## Problem to work on
Retype the line where "[00:00:03.00 to 00:00:04.00]" appears and each line that follows it down to the last line of the records below. Leave the pictures out.
· · · ·
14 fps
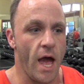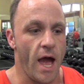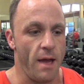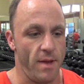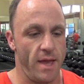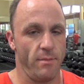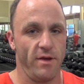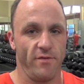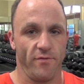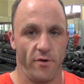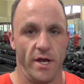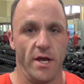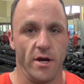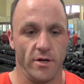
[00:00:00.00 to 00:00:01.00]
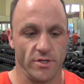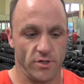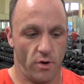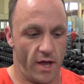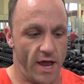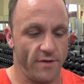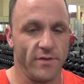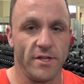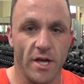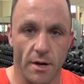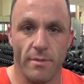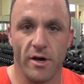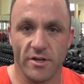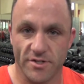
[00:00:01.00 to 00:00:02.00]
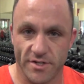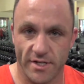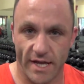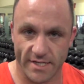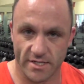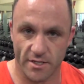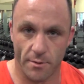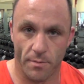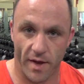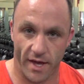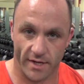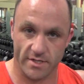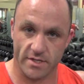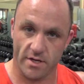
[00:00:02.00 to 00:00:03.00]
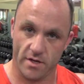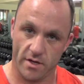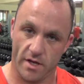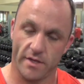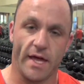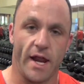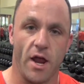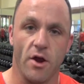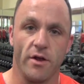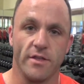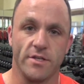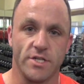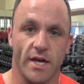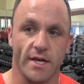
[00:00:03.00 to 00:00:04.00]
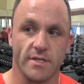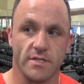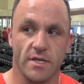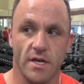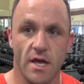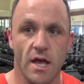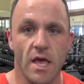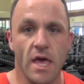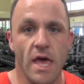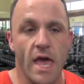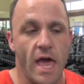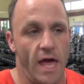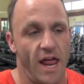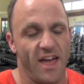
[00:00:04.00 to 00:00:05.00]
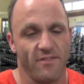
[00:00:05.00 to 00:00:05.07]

I'm aiming for here, so I have the dumbbells next to the pecs on that area of the chest. I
· · · ·
## Your response
[00:00:03.00 to 00:00:04.00]
[00:00:04.00 to 00:00:05.00]
[00:00:05.00 to 00:00:05.07]

I'm aiming for here, so I have the dumbbells next to the pecs on that area of the chest. I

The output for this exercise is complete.